This brings us to the second big revelation. On Thursday night, Maddow played clips of Giuliani repeatedly hinting that something big was coming just days before Comey announced the “new” emails 11 days before Election Day. Maddow asked Comey point-blank if people at the FBI had tipped off Giuliani. Comey replied:

“Not that I know of. But I saw that same publicity. And so I commissioned an investigation to see if we could understand whether people were disclosing information out of the New York office or any other place that resulted in Rudy’s report on Fox. … I don’t know what the result of that was. I got fired before it was finished.”

To be clear on what this means: It is still an open question whether FBI personnel tipped off a top Trump surrogate about the status of an investigation into his political opponent. Now, this very well might not have happened. But this episode helps illustrate the depths of the GOP abdication we’re seeing.

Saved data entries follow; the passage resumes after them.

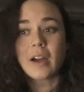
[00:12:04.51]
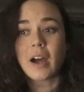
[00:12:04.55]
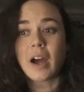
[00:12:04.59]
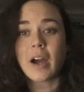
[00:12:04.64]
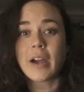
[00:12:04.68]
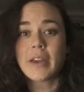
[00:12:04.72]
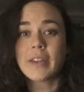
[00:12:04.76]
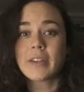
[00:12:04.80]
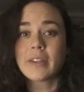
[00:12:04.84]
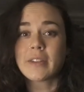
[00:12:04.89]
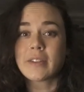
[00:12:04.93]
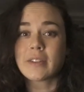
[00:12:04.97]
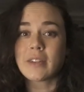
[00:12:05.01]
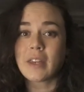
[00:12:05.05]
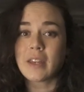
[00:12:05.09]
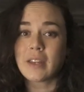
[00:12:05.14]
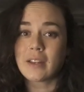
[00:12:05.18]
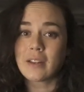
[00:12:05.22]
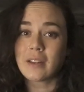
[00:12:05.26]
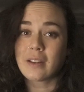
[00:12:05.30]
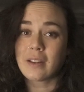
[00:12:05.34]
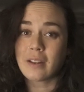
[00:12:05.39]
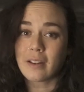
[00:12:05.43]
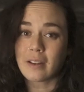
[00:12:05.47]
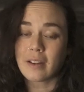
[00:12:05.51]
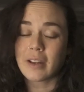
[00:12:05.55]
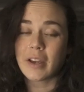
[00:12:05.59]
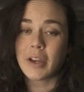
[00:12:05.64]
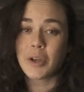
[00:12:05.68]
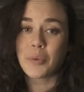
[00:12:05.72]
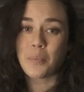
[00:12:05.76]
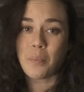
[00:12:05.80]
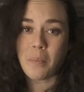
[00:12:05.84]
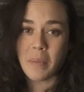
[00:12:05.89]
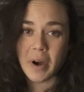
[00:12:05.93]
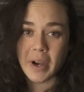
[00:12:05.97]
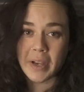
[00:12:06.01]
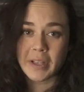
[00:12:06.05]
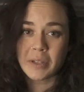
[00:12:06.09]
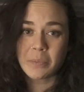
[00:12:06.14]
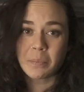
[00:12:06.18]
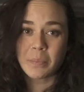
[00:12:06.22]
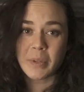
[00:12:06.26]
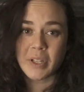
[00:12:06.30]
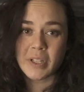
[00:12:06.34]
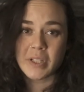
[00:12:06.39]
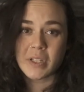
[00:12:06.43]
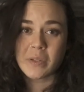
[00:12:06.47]
I think it
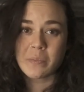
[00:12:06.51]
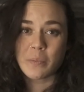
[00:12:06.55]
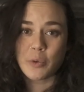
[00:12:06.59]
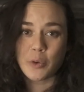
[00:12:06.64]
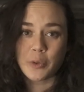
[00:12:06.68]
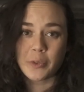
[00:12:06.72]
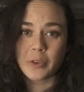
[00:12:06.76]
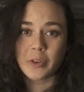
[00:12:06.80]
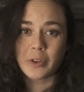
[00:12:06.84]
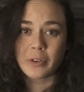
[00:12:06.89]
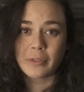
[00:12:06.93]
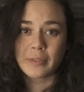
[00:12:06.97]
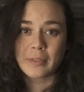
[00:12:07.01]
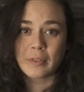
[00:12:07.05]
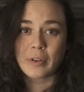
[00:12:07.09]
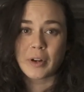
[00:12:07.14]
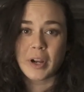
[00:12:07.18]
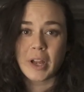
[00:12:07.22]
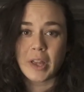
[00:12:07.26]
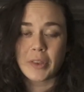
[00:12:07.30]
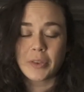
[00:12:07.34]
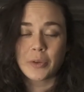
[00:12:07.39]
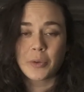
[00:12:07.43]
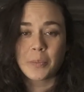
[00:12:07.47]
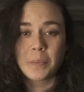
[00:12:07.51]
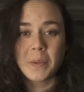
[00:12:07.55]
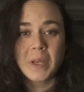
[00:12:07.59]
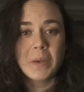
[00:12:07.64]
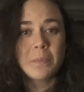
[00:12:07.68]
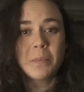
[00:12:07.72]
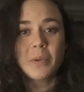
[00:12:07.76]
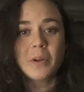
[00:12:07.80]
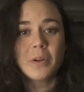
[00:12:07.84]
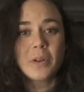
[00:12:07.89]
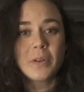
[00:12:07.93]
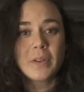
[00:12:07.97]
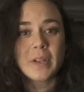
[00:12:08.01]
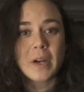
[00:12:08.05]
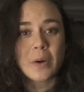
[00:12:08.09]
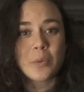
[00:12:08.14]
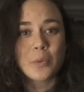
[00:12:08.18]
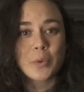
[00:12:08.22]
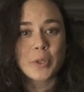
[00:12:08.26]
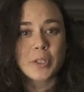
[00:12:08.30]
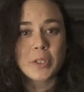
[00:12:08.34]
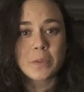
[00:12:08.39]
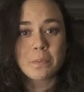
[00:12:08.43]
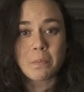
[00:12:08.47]
might be smoother for other people.
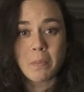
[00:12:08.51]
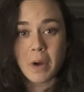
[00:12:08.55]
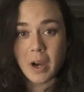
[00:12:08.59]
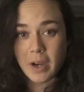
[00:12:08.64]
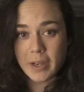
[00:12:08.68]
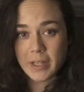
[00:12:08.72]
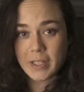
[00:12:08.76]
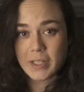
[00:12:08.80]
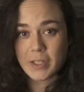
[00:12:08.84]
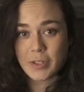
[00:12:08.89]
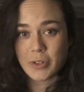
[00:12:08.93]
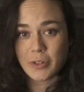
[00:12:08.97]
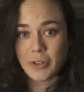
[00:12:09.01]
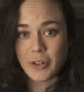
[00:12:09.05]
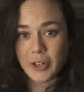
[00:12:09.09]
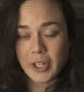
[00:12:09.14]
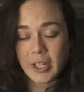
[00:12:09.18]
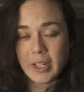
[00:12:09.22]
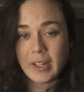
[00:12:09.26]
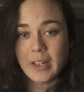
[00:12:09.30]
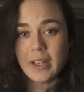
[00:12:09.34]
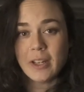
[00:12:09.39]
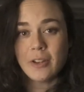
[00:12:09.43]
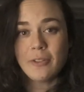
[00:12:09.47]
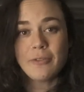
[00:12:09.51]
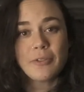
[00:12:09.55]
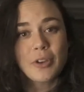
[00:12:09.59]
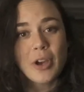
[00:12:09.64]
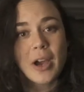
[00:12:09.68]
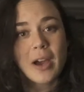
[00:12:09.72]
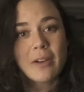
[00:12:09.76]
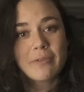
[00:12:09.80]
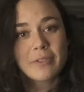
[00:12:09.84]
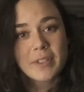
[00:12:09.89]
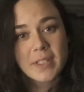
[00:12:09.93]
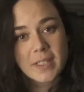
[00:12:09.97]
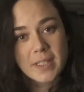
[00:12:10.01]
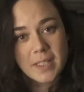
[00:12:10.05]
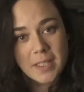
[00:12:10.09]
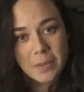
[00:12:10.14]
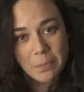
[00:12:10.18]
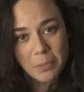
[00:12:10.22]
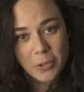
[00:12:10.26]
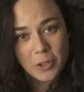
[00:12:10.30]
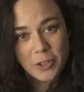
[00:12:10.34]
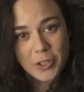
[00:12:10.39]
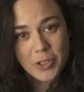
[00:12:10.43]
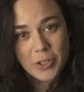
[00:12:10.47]
That was my story. If you have a
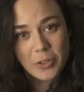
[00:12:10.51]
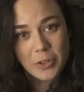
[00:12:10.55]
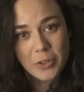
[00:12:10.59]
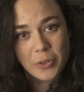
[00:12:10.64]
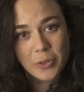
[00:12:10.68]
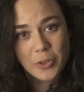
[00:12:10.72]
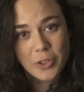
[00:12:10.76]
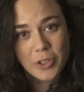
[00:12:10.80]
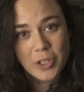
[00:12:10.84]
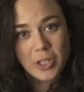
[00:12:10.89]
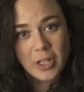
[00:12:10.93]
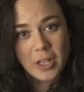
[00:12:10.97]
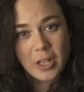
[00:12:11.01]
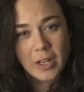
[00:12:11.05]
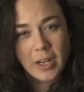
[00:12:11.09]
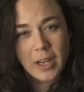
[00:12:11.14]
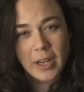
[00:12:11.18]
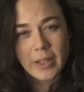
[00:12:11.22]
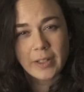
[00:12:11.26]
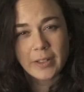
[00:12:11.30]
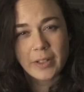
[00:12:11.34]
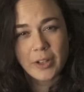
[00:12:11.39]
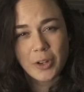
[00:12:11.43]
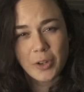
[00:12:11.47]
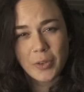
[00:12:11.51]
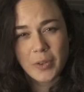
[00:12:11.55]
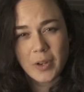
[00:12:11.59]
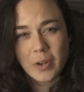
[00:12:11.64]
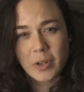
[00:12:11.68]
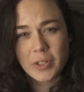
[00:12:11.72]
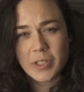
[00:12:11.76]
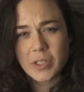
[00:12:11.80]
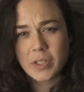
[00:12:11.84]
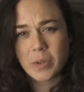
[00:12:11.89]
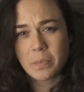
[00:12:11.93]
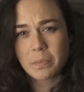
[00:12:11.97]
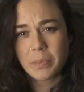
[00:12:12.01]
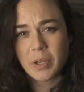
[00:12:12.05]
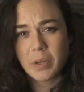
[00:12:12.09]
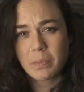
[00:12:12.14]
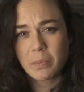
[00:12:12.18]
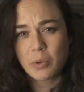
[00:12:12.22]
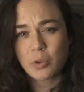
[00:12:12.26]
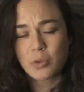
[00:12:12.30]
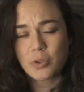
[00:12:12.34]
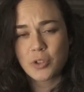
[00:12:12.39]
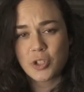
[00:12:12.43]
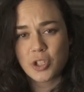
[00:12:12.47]
simpler solution, and I know there are some
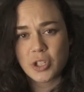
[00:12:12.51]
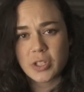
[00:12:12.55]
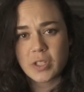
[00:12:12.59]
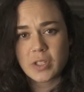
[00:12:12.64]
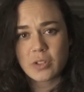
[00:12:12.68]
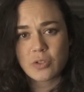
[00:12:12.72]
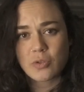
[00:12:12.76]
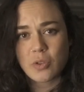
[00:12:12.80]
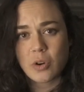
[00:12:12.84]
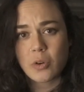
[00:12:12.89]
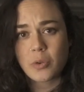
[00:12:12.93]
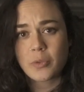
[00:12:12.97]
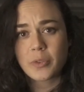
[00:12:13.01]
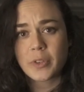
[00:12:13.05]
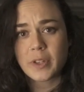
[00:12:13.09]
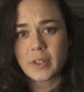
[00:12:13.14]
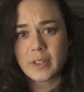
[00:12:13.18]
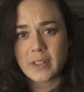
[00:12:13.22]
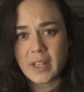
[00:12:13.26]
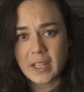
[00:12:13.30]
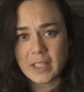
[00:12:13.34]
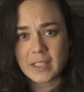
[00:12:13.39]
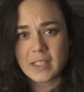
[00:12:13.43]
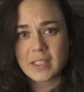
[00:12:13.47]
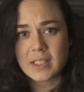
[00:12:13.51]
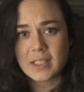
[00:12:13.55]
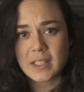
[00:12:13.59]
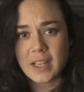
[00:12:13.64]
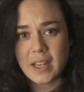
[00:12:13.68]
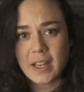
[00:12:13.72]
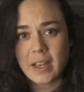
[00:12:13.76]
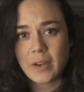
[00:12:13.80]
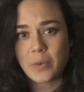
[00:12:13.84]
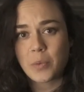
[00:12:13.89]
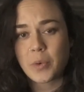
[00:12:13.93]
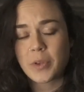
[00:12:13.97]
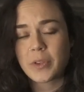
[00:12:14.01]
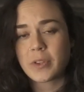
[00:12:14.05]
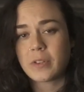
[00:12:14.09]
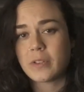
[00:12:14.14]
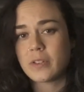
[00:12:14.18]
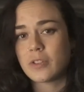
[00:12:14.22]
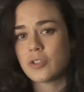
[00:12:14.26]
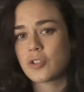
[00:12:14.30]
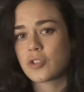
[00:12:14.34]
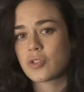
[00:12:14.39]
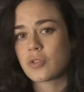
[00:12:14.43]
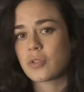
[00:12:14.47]
people who just drove the next day with
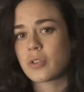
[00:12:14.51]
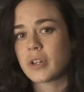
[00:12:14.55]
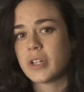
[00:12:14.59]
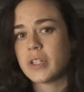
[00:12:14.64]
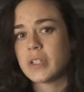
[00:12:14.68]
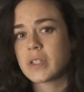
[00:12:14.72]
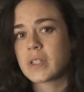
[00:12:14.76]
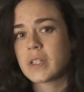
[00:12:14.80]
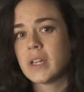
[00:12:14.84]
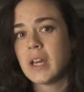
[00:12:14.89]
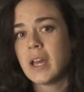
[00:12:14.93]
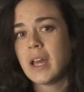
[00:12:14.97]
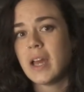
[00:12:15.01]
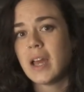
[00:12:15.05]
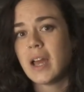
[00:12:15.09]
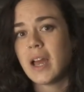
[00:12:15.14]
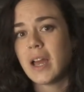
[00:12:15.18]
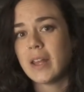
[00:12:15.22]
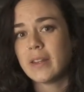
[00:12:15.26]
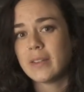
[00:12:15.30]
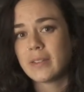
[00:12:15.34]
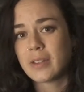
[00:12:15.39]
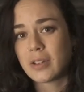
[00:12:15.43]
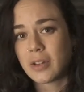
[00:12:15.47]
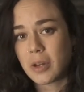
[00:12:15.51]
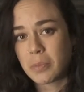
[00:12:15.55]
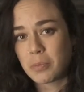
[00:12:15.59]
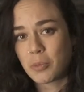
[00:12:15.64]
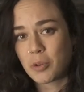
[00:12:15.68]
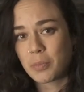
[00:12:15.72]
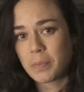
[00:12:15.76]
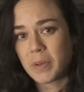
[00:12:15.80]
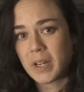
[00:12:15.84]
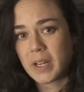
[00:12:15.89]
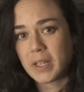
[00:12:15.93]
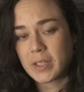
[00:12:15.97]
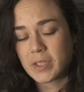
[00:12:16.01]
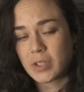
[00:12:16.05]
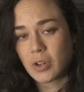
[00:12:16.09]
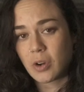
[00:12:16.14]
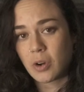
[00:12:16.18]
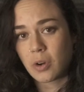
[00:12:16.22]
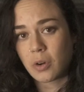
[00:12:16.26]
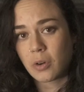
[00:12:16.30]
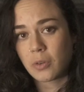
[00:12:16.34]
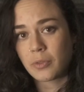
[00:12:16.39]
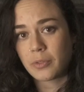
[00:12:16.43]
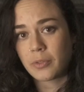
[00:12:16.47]
an insurance and the number plates
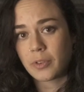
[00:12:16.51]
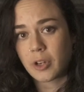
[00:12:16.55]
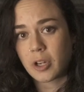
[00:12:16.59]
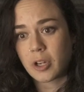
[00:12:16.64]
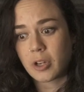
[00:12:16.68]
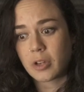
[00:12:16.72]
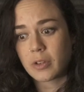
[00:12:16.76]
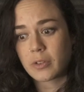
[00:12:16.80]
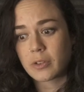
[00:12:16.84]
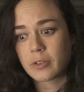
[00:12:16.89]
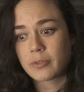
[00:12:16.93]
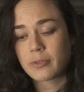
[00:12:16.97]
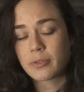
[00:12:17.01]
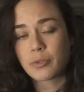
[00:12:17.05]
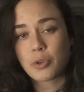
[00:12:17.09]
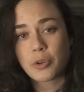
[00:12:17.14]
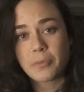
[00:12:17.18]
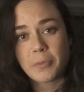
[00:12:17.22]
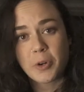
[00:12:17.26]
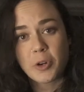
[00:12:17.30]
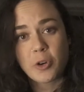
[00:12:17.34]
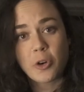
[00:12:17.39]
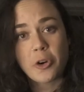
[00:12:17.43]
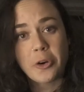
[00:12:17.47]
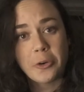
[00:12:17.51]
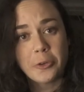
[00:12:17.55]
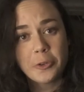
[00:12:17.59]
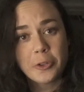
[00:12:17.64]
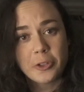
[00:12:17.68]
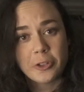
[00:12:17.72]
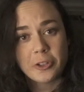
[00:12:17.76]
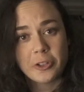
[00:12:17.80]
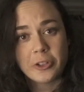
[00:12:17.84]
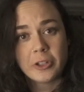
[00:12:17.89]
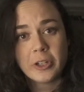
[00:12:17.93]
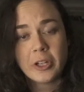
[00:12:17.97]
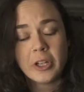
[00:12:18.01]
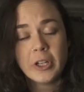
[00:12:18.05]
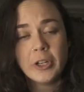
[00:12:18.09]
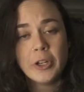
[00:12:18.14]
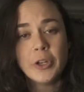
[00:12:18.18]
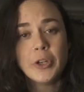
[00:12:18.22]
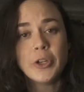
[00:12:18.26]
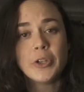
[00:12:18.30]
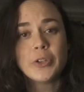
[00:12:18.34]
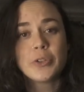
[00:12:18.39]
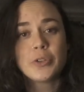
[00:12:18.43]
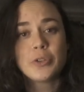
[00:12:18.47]
of the former owner
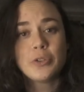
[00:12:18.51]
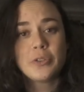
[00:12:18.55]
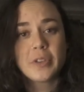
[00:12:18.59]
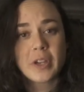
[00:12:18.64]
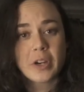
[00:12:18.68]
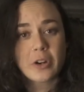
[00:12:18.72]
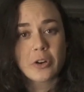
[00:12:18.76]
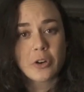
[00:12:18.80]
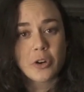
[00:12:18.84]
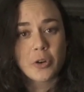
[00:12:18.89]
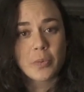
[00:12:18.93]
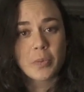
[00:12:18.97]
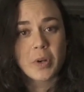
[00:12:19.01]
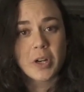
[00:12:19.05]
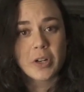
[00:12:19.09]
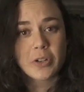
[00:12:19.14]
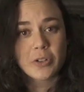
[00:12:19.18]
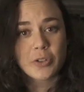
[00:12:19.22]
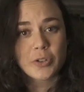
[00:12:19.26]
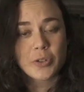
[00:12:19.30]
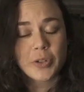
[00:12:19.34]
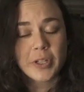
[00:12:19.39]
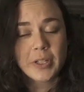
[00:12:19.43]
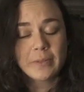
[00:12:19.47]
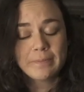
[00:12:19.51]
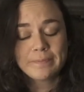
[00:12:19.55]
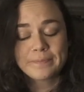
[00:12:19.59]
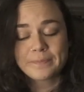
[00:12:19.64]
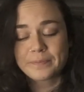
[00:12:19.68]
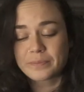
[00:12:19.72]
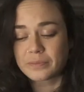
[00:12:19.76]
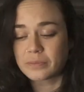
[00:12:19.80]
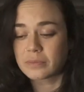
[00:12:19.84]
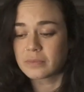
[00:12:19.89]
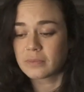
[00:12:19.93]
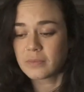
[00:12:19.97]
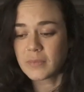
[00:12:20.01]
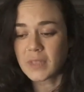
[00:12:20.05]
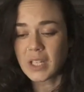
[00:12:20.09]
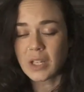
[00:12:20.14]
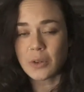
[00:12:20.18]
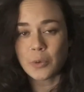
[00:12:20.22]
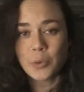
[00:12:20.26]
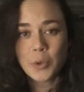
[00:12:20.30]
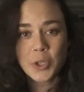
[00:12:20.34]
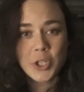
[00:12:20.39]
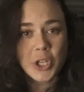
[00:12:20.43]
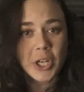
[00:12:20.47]
to their home country,
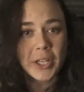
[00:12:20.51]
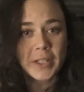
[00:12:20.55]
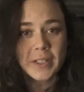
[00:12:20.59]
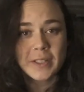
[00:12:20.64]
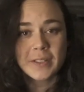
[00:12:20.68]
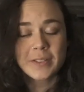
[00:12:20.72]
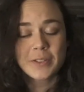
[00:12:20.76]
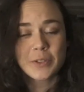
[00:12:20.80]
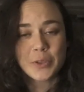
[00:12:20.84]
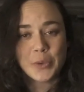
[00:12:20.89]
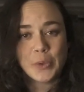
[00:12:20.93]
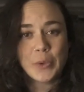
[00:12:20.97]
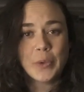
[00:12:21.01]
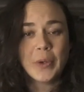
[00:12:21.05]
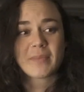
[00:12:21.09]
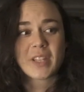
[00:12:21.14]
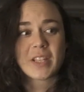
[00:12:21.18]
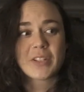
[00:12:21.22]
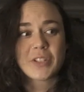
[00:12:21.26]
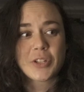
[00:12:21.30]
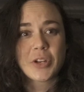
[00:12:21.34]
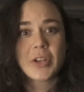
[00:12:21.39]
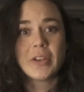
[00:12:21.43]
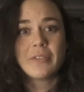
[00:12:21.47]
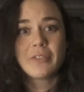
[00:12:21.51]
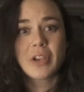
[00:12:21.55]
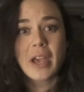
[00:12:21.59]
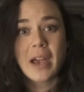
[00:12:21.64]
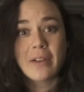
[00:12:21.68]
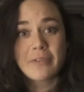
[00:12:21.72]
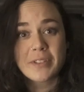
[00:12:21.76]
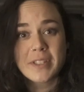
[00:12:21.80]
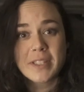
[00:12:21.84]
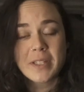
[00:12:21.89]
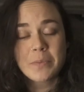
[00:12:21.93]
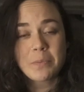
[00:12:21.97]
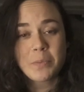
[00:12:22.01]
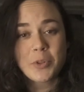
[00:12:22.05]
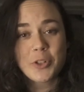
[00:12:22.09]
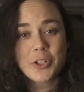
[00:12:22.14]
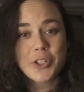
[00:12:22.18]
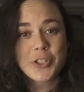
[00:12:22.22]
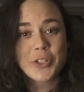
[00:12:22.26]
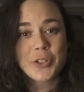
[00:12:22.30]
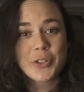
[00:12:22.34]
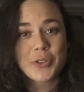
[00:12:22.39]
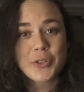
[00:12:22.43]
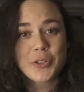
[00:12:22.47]
which I didn't do. So if you have a simpler
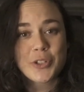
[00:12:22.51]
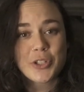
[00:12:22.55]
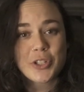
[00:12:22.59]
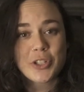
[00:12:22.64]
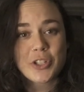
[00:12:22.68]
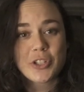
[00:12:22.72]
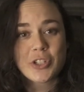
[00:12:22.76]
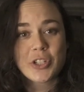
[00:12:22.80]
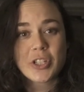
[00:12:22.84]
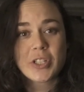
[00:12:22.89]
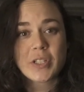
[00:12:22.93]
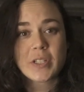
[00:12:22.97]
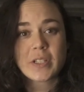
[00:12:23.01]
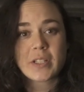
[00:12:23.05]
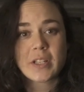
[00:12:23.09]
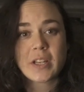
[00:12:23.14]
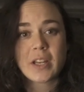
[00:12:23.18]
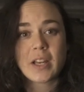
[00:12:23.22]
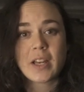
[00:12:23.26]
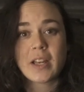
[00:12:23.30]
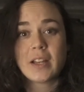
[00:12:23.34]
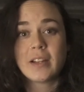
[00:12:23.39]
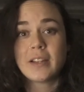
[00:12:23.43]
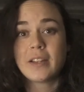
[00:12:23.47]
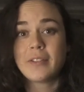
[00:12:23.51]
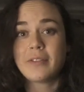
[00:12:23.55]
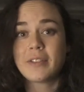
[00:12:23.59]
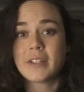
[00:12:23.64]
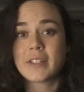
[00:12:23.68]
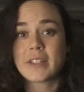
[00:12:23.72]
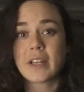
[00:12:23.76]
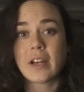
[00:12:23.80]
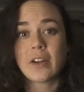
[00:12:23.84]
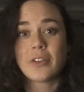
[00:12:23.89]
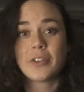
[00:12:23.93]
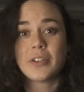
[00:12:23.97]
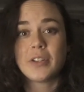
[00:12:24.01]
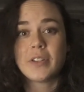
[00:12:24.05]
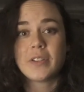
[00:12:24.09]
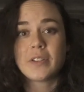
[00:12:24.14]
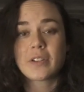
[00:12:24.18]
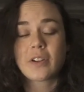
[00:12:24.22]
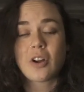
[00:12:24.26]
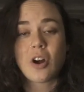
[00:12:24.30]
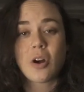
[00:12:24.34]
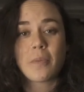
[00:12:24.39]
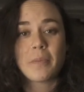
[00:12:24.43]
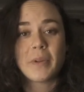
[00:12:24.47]
solution, just leave it down in
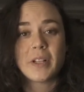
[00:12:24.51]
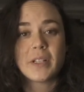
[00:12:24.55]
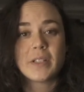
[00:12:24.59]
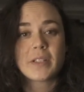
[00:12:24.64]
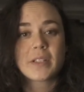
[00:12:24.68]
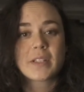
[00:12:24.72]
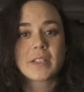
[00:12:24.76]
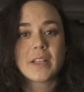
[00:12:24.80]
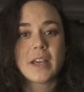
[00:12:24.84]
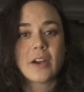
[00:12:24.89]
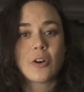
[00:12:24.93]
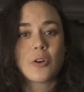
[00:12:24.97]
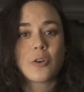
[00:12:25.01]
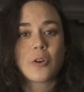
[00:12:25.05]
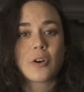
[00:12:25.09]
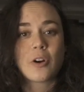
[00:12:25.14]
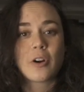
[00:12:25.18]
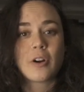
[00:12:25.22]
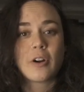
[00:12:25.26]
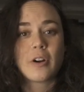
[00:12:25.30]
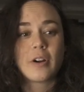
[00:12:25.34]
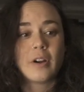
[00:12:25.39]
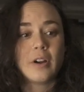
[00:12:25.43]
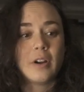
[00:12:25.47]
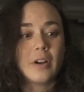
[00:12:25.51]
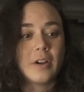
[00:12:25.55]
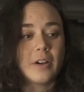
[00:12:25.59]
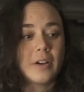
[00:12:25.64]
the comments, or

Republicans have perverted the oversight process, turning it into a kind of shadow probe designed to discredit the real, legitimate investigation into Trump. To that end, Republicans are attacking the FBI as hopelessly politicized and corrupt. But real oversight of the FBI — rather than bad-faith “oversight” designed merely to shield Trump from accountability — would scrutinize legitimately serious potential revelations about the FBI, such as the one revealed by Comey last night about Giuliani.

In short, Congress should want to know what came of that internal reckoning Comey ordered. “If there [was] a connection between the FBI and a committed surrogate of one of the candidates, that’s a very serious issue,” Rep. Jim Himes (D-Conn.), the No. 2 on the House Intelligence Committee, told me, adding that functional oversight would want to determine “exactly what transpired between the New York office and the Trump campaign.” But that isn’t happening. Congress, Himes noted, has basically become Trump’s “defense attorney.”

To be clear, the fact that Republicans strong-armed the release of the Comey memos in the first place, and the fact that they promptly leaked, both set bad precedents when it comes to political interference in ongoing investigations. But now that it did happen, there’s no way to argue that this outcome is vindicating for Trump. The opposite is true.